ハッキリ物言って嫌われる人・好かれる人の差

部下などを叱るとき、相手をできるだけ嫌な気持ちにさせずに伝えるには? (写真:msv/PIXTA)
世の中には、ハッキリものを言って嫌われる人と、好かれる人がいます。その違いは、その人の「キャラクター」や伝え方の「センス」だと思われがちですが、放送作家の野々村友紀子氏は、違いは事前の「準備」であり、「スキル」であると言います。
相手をできるだけ嫌な気持ちにさせずに、自分の考えや気持ちを伝える実践的コミュニケーション術を、元・芸人であり、切れ味鋭いコメントでさまざまなメディアで活躍中の野々村氏が、新刊『ハッキリものを言って嫌われる人、好かれる人の伝え方』をもとに解説します。

叱りたいが、嫌われたくない

最近、街で声をかけられると、よく言われる言葉があります。

「いつもテレビでなんでもズバズバとものを言ってくれて、スッキリするわー」
「歯に衣着せぬ発言、『うらやましい~!』って、見ています」

自分ではそういうつもりはないのですが、世間ではなんだかこんな感じで、野々村はハッキリと何でも言う人、と思ってもらえているようです。
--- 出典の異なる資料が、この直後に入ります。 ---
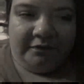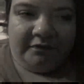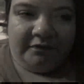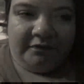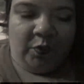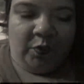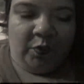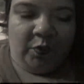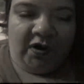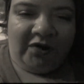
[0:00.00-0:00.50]

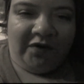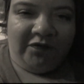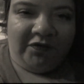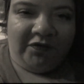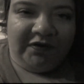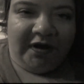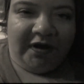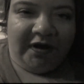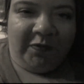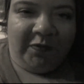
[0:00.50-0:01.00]
whatever
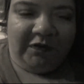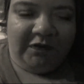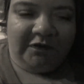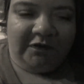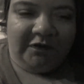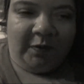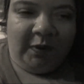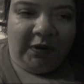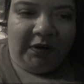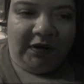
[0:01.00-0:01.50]
type this
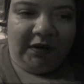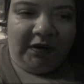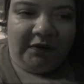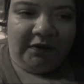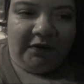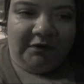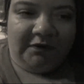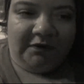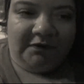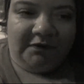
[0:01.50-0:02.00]
one
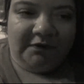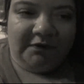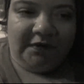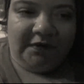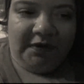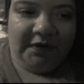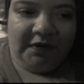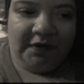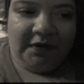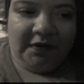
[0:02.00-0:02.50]
is
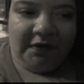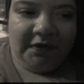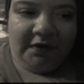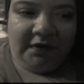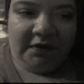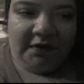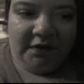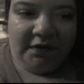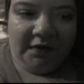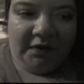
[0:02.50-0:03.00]

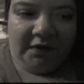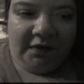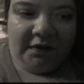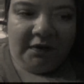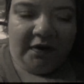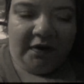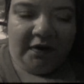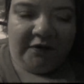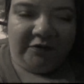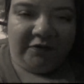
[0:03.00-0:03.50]
can
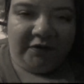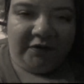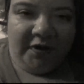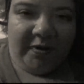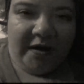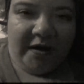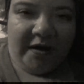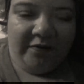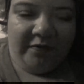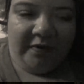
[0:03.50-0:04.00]
cause really
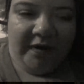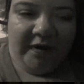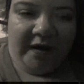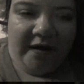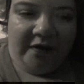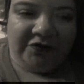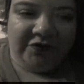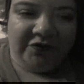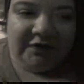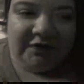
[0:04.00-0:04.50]
bad
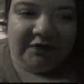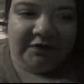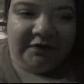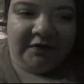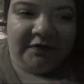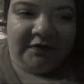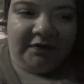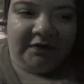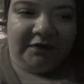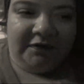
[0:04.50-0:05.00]
reactions.
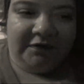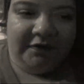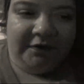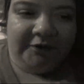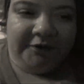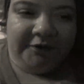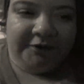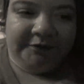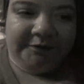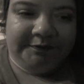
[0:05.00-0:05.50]

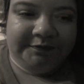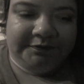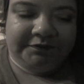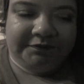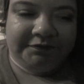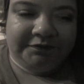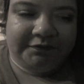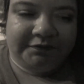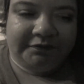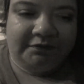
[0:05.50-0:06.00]
So
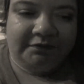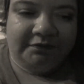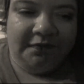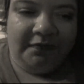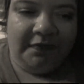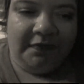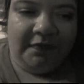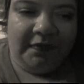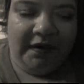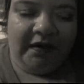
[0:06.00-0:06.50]

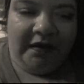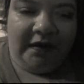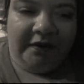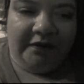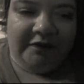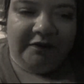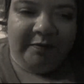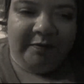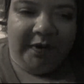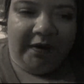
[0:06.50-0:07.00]
I
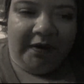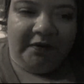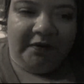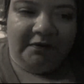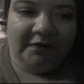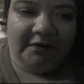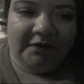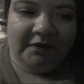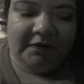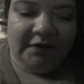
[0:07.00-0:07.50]

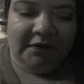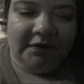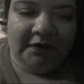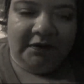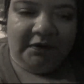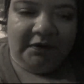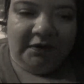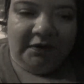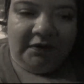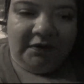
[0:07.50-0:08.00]
spent
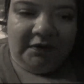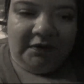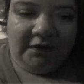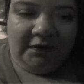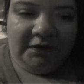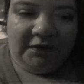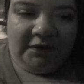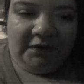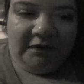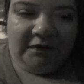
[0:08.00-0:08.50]

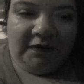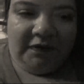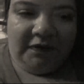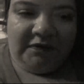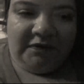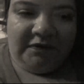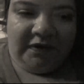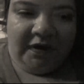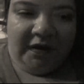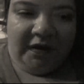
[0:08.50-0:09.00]
the
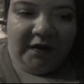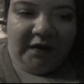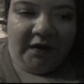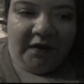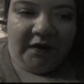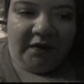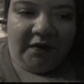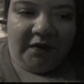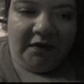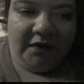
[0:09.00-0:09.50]
day
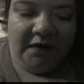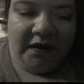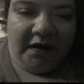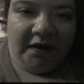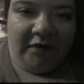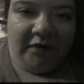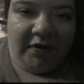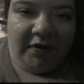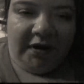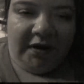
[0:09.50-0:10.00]

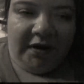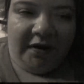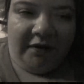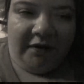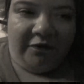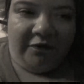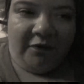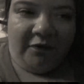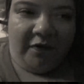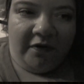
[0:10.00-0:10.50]
getting ready
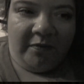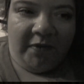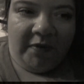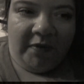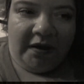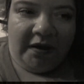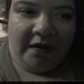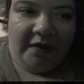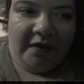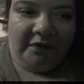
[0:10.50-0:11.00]
for my
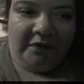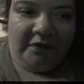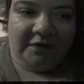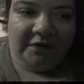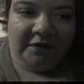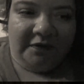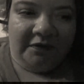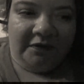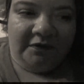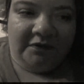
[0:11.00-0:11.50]

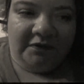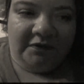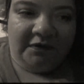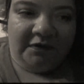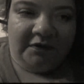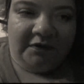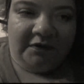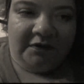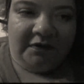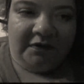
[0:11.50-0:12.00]
concert
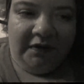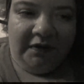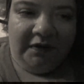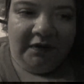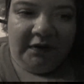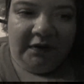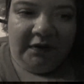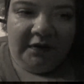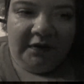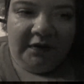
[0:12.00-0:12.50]
and
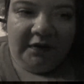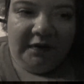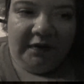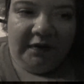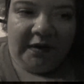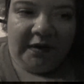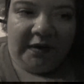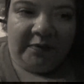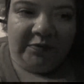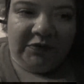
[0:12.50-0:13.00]

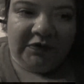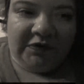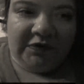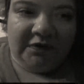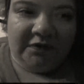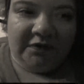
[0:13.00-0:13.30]
kept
しかし、そもそも私は、自分の言いたいことをすんなり言えるタイプではありませんでした。小さい頃はむしろ口ベタで、極度の引っ込み思案。仲のいい、ひと握りの友達以外とは、話すことすら苦手にしている子でした。

だから、私がハッキリとした物言いをしているように見えるとしたなら、その理由は、もともともっている「センス」とか「キャラクター」なんてものではありません。実は、けっこう「準備」をしているかも。キツめのことを言い放っても、嫌われたり、叩かれたりしないように、考え抜いた、いくつかのパターンを準備しているのです。そう、嫌われないパターンを用意してからの、ズバッと! なのです。

例えば、皆さんは、会社の勤続年数そこそこの部下や後輩が、「とっても雑な仕事」をしていたら、どのようにして注意しますか?

彼(彼女)に、お客さんに提出するプレゼン資料のプリントアウトを頼んだとしましょう。「できました!」と、その子から自信満々に渡された数十枚の紙の資料の印刷が、ズレまくっていた。最後に紙をまとめるときに、「トントン」とそろえた形跡もなく、紙がズレたまま、ホチキスで止められていたとしたら――。

「なんやねんコレ、やり直し!!(怒)」って言いたくなりますよね。ズバッと叱りつけたい気持ち、痛いほどわかります。

けれど、いまどきそんな言い方をしたら、即、パワハラ認定。そこまでいかずとも、頭ごなしに叱られたら、言われた相手は心を閉ざしてしまう可能性が大でしょう。後から「あの人はすぐキレる」と陰口を叩かれたり、ツイッターでぼろくそ言われるのは避けたい、ですよね?

だからといって、黙っていたらこちらのストレスがたまる。それ以上に、まずい仕事をしている部下を野放しにすることになります。相手の成長の機会をつぶすことになるし、周囲やお客さんに迷惑をかけることになってしまいます。

たったひと言で十分伝わる

私ならそんなとき、こんなパターンで返します。

「雑っ!」

ひと言、ズバッと、です。怒っていないし、キレていません。単にただただ驚いているのです。「雑すぎる仕事」という「ボケ」への「つっこみ」と言ってもいいでしょう。

相手を叱ったのでもなく、ただその仕事っぷりを見て、私が驚いたわ、という感想を「雑っ!」と表明しただけです。言葉の調子は強くても、相手への非難ではありませんから、相手も周囲もそこまで嫌な気持ちにはなりません。しかし、言いたいことは十分に受け手には伝わります。「そうか! しまった、雑だったか」と。